The weight of the world lies within its capacity to love, and I must remember to give myself over to it if I am to survive those depressive states.
As I walk along the sidewalks of Virginia Beach, wandering about the nighttime hours without much to consider, I begin to restructure my feelings of inadequacy. I may not feel like much of a man, but I am a man nonetheless; I have dreams and ambitions and feelings and hopes, and I have visions placed in between the stars as they cross the path laid out above and over my head. There is beauty in this line of reasoning, and too often I ignore sights such as these in favor of sideshows far more grotesque and unsatisfying.

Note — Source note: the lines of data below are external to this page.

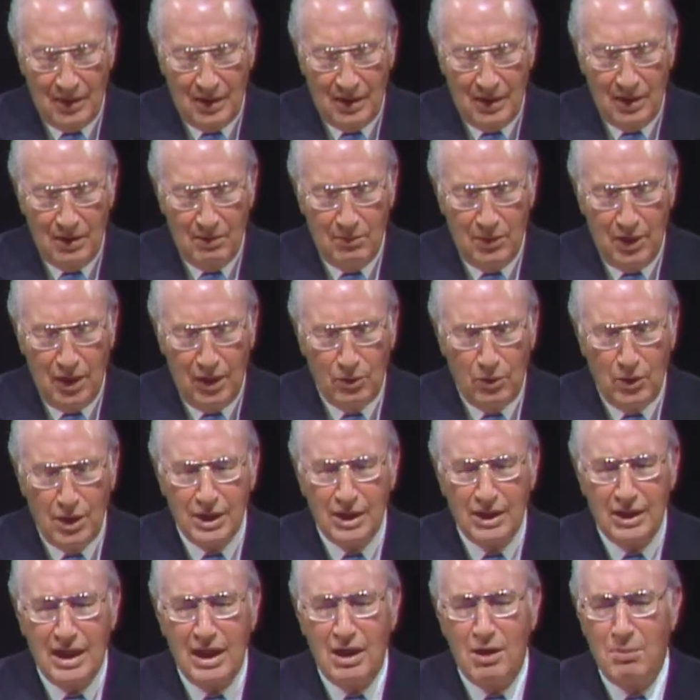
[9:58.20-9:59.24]
and by
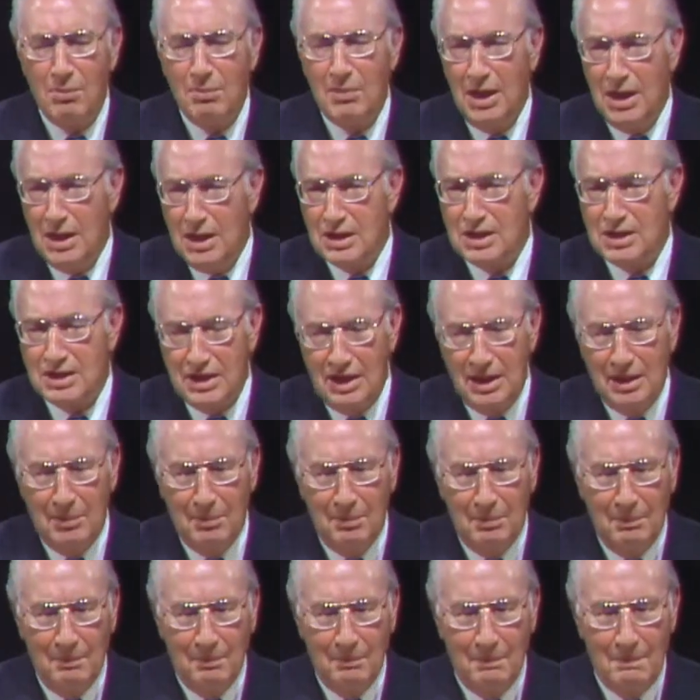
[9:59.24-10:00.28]
what thou madest
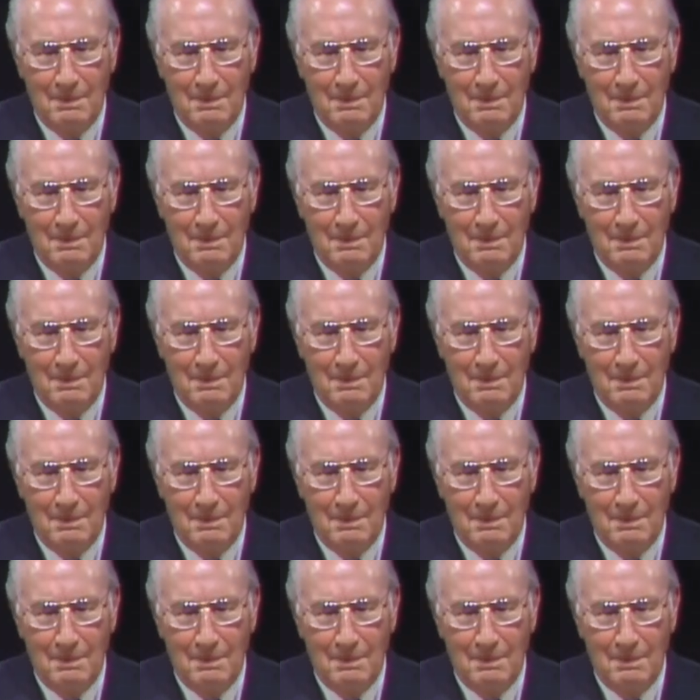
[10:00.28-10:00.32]
them."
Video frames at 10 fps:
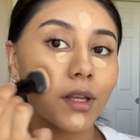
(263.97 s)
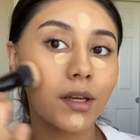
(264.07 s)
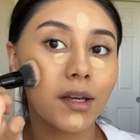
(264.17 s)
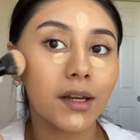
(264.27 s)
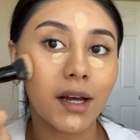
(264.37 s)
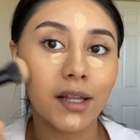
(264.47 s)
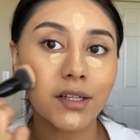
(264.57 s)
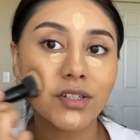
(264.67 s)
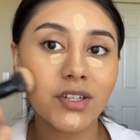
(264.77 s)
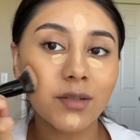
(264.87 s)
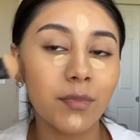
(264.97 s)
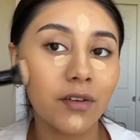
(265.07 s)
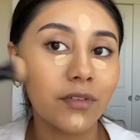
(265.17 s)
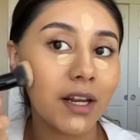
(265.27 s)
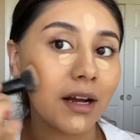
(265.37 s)
and kind of just
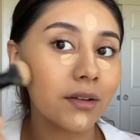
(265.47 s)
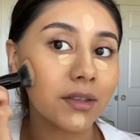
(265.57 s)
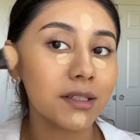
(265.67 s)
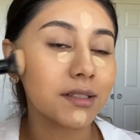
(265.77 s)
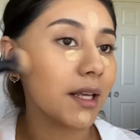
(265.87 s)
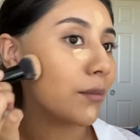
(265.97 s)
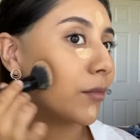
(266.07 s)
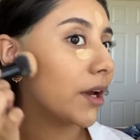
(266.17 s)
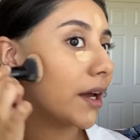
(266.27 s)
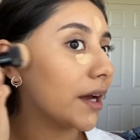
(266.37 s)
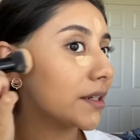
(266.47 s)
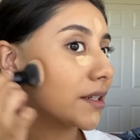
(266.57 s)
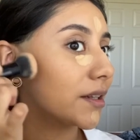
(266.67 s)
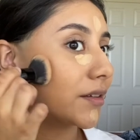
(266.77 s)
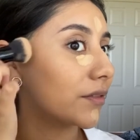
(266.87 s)
buff it out the same way I
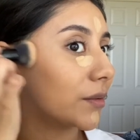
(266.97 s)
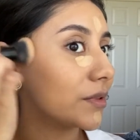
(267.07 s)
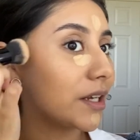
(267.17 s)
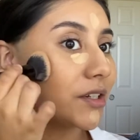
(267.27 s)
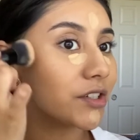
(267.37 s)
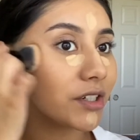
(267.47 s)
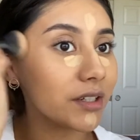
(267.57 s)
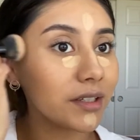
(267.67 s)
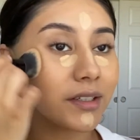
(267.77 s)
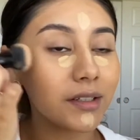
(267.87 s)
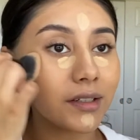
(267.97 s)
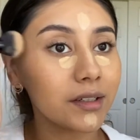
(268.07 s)
did the foundation.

I am an artist and college student in the middle of his twenties as I write down these words. While I may not possess the charismatic good looks of Johnny Depp of Ryan Gosling, still I somehow pull of random feats of charm whenever my girlfriend comes to see me for date night. And throughout the course of history and discovery, there is a principle of unconventional specks changing the trajectory of where we are going; I may not be of the same mold as the starlets and the great ones in the fields of literature, science and thought, but I am still of the same stardust flung out from the furthest reaches of known space. When God breathed life into Adam and Eve, there was set into motion the full scope and potential of human growth, development and ability—I come from that forward motion, as unconventional as I am.

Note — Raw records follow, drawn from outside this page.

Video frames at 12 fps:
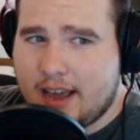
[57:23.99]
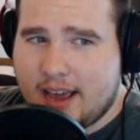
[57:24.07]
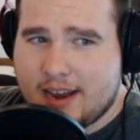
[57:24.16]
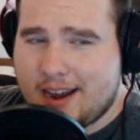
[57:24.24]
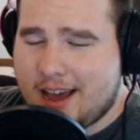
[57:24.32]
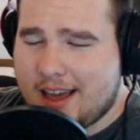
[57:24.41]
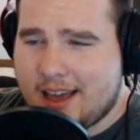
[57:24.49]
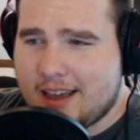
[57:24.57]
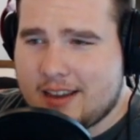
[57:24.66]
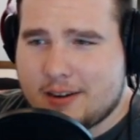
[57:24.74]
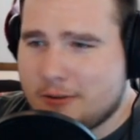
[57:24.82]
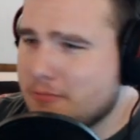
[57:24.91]
And,
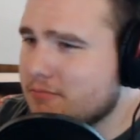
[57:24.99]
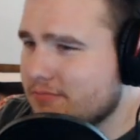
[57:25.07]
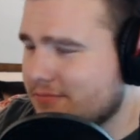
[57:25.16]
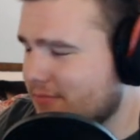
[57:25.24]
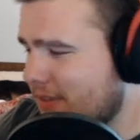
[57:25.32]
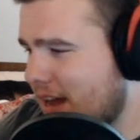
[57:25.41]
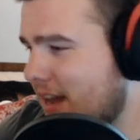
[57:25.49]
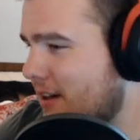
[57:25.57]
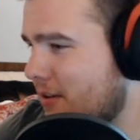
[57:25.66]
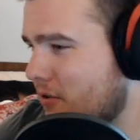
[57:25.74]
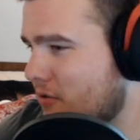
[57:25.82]
you know, I don't know.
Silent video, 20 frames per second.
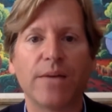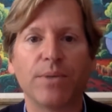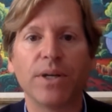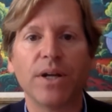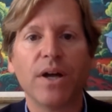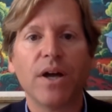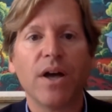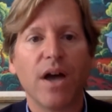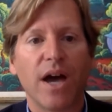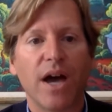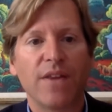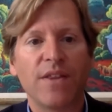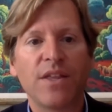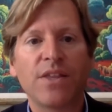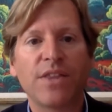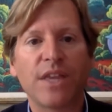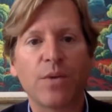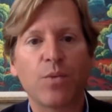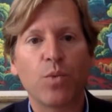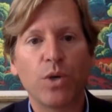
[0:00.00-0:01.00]
but I
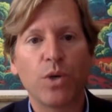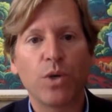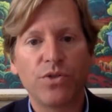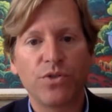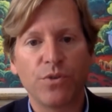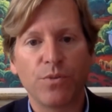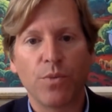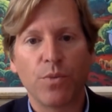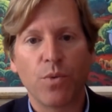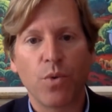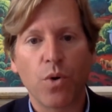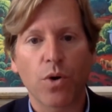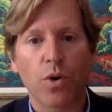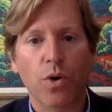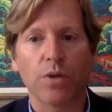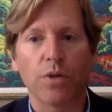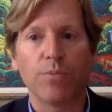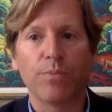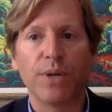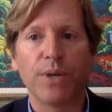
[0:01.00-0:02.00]
think they would do more.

From the dust we come, and to the dust we are returned. The great men who come before have the same spirit of the stars as I do, and that for the time being gives me hope. Neither death nor inadequacy possess any hold over me, for in my creation there is a miracle of biology and chemical consequence; I am and will always be a man of importance, regardless of my unremarkable trail record. The jowls of my bearlike face do not make me as I am, but rather the desires and fears and dreams and visions that go on behind that face. And for that I am grateful.
After all, what else there to find when one seeks to walk about his college campus, in the twilight hours of the night? Only in the stars can one find that he is never alone. I’ll just have to make my peace with that.